- Country: United States
- State: Florida
- County: De Soto County, Florida
- Founded: 1880

= Liverpool, Florida =

Liverpool is a ghost town in DeSoto County, Florida, United States on the Peace River.

== History ==
Liverpool was a phosphate mining town in Florida and was named for its founder, John Cross, from Liverpool, England. Liverpool was most likely chosen because it was on the Peace River, which provided a way that mined phosphate could be transported to Charlotte Harbor. A second reason why it was chosen because it was at the Peace River Mining Company Railroad's southernmost tip and could be shipped down the river with barges. The town was founded in 1880 and was platted, after phosphate had been discovered in the region. Its founder had envisioned the town being a major center of commerce. He operated the town's general store and J. E. Riley oversaw the town's mining operations, served as its mayor and served as a local sheriff. The town in its heyday had docks along the river, post office, hotel, newspaper and a stage shop. After this, John Cross decided to buy and develop land in Charlotte County.

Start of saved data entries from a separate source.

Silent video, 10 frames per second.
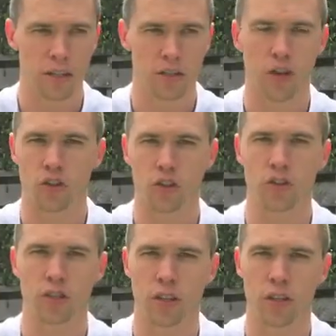it's not
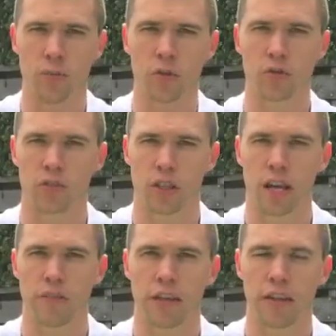just the muscles that you
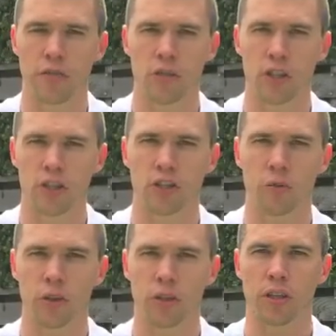have down the front of your
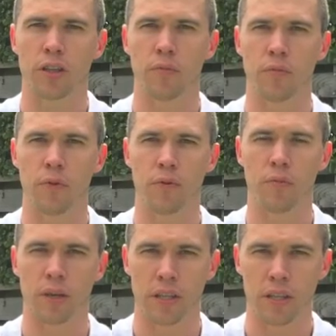stomach that
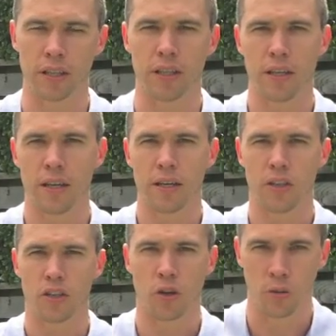bring your
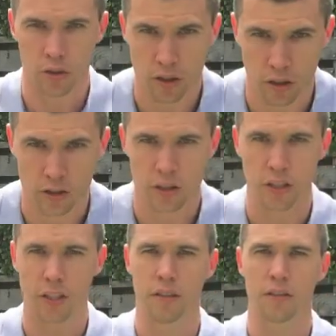shoulders closer to
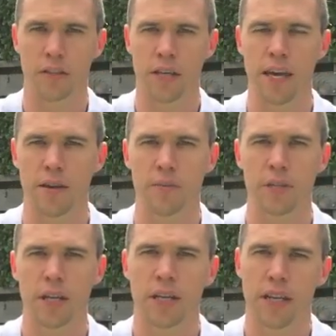your
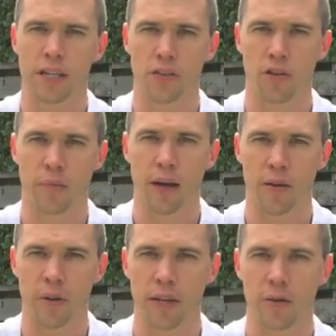hips. It's all
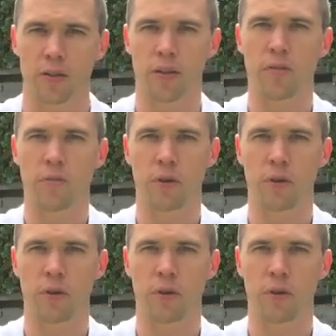about being able to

The town's postal service was discontinued in 1895, in the same year a map was made of Charlotte County and showed the town on the Peace River. In 1905, the area started to run out of phosphate and the town began to decline. The railroad was soon extended further south to Punta Gorda and Boca Grande, making its decline much faster and commerce was starting to shift to Fort Ogden and by the 1920s it was completely gone.